• Task objective: Lines below that include "frames" are the answer; copy each one.

• Records:
★ ★ ★

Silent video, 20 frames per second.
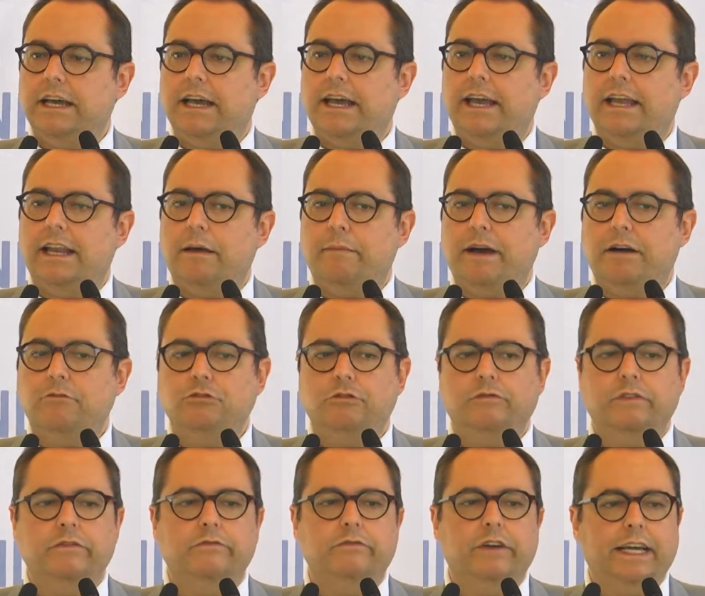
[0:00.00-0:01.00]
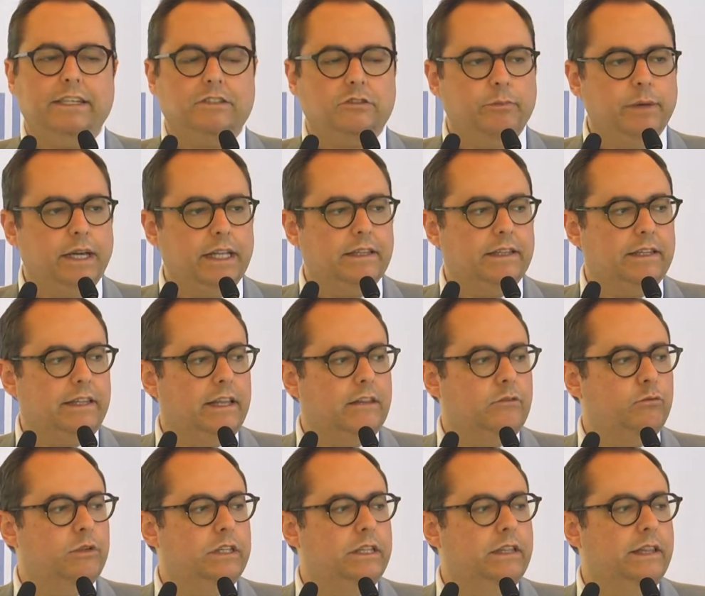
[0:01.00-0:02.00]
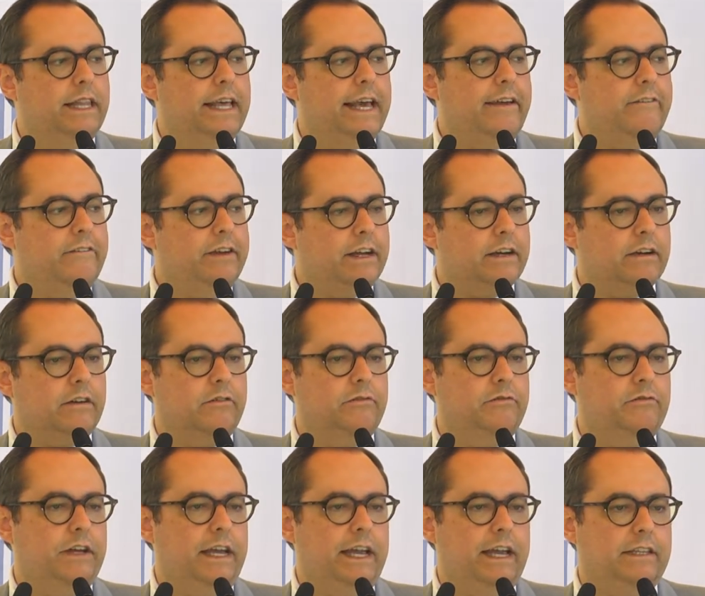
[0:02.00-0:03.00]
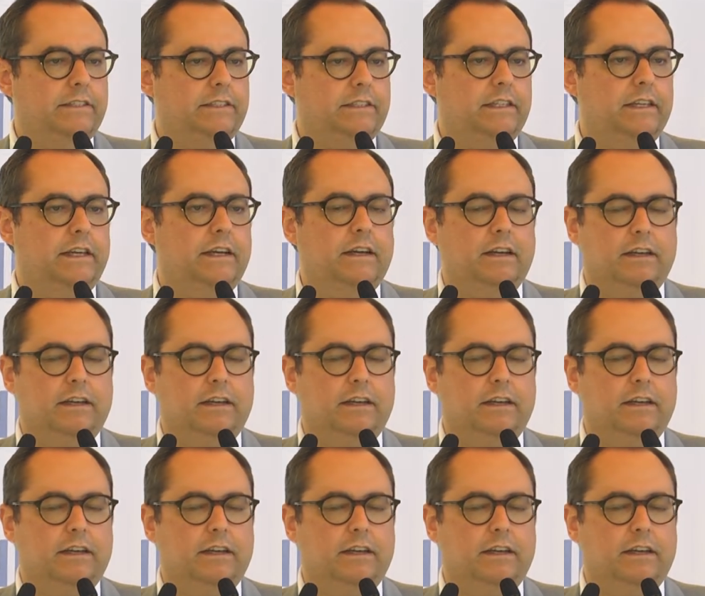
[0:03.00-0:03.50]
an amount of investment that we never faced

★ ★ ★

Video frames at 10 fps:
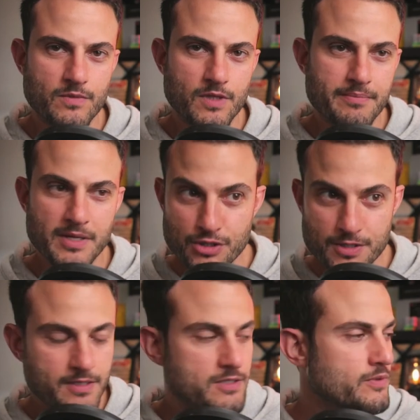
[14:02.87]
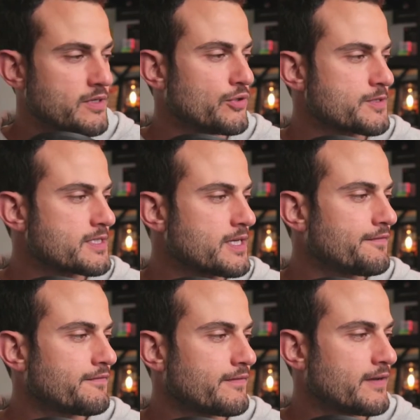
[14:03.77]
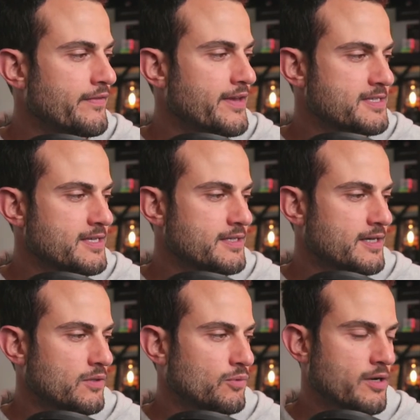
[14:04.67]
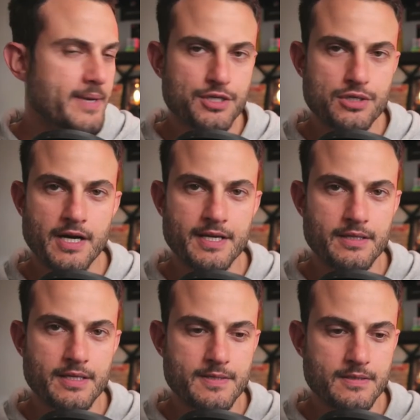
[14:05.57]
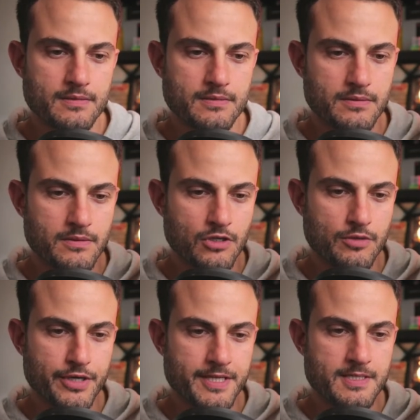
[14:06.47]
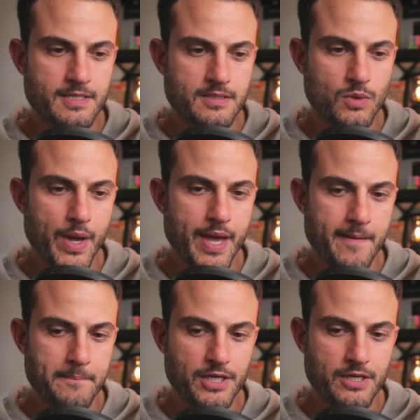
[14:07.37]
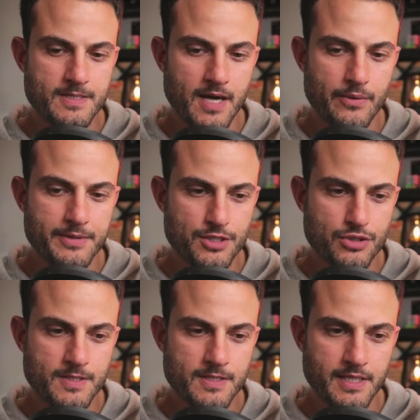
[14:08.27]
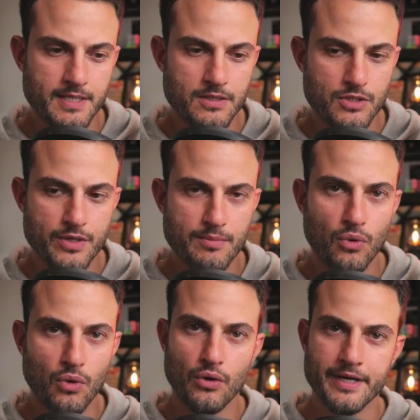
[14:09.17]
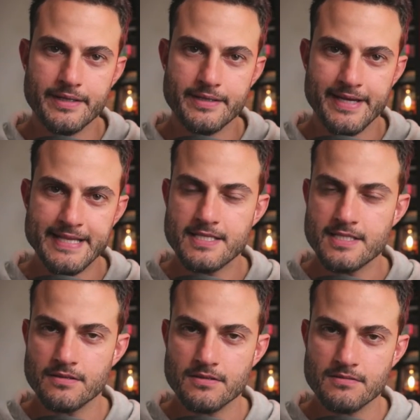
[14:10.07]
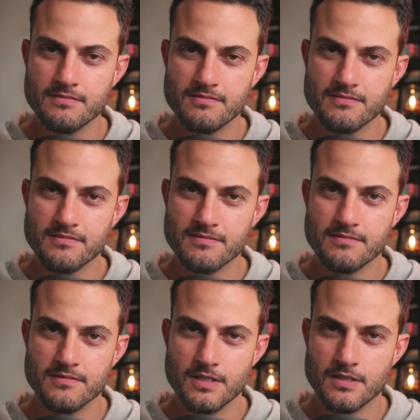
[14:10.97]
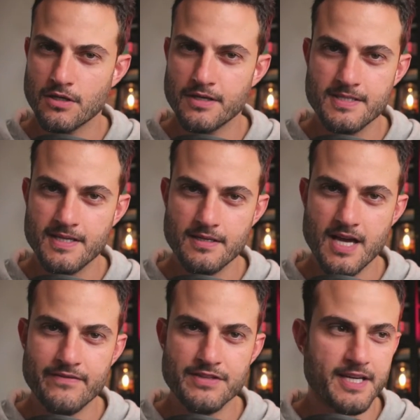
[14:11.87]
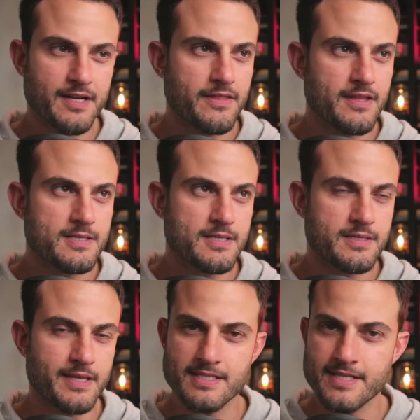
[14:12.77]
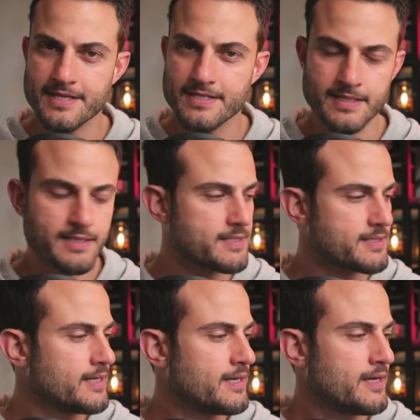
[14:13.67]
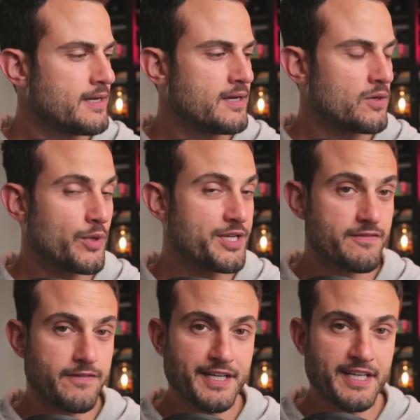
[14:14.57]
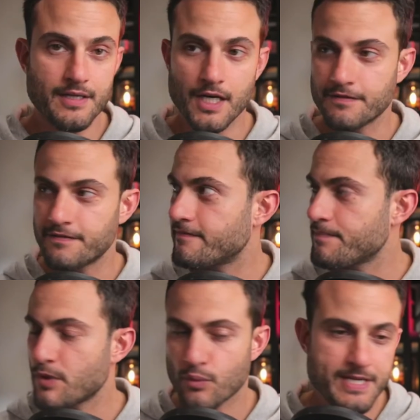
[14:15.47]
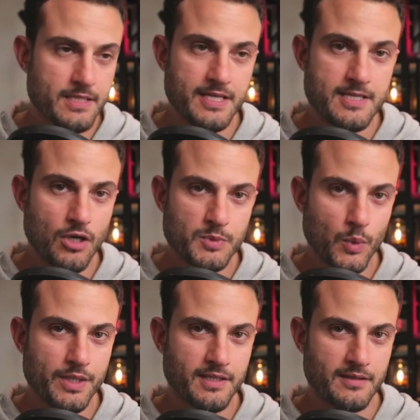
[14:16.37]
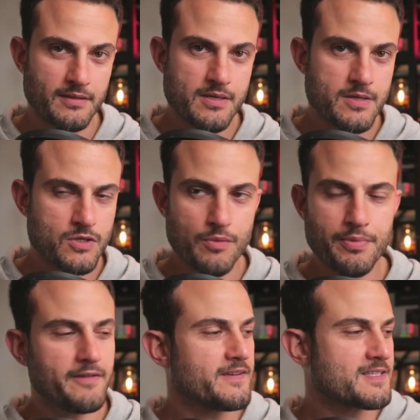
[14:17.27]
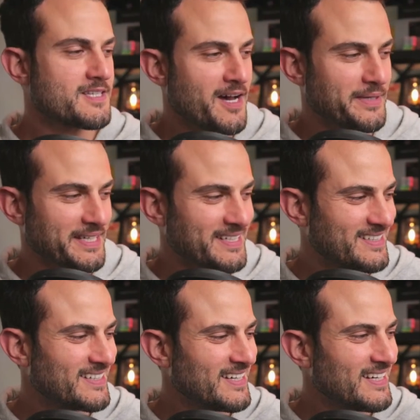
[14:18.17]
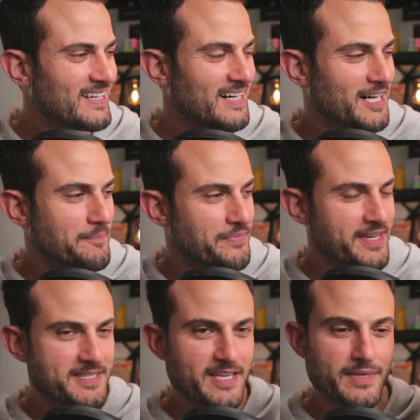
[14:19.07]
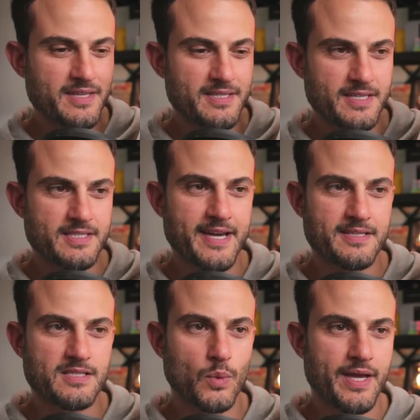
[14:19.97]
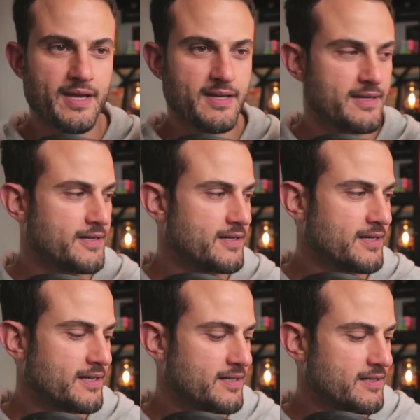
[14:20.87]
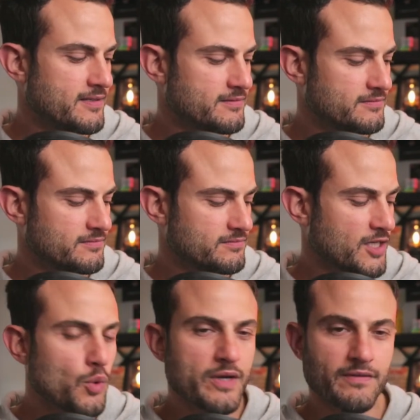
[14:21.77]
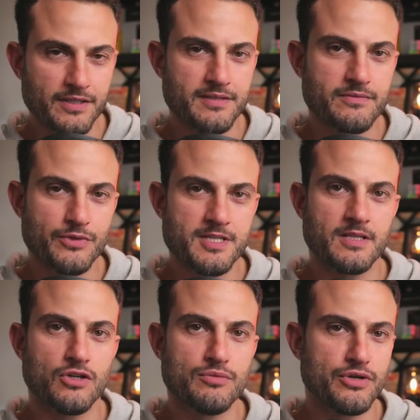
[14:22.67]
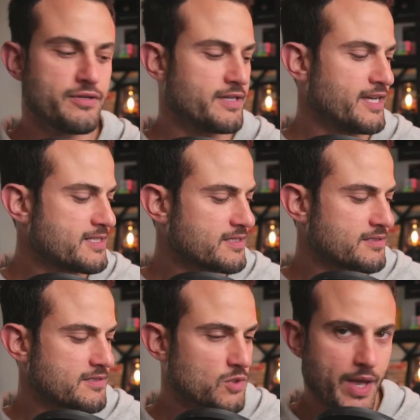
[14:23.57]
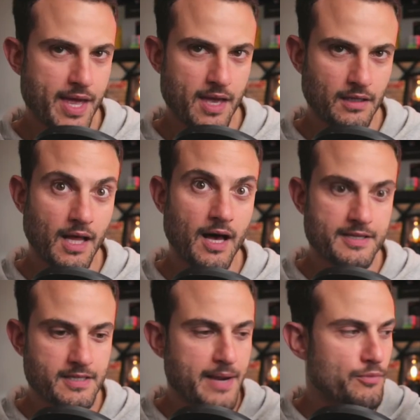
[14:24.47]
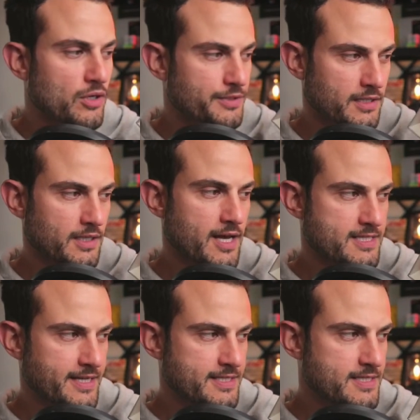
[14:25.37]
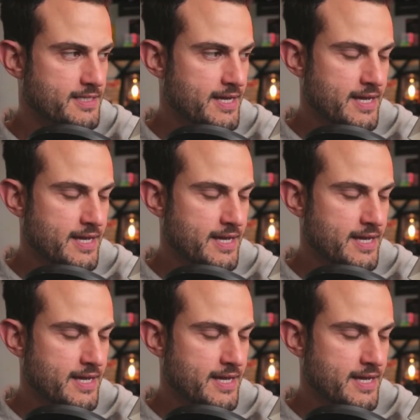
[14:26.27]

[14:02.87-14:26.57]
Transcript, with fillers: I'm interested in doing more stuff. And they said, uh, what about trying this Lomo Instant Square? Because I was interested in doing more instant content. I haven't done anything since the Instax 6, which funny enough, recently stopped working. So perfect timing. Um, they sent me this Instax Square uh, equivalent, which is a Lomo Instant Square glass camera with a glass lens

★ ★ ★

• Result for this exercise:
Silent video, 20 frames per second.
Video frames at 10 fps:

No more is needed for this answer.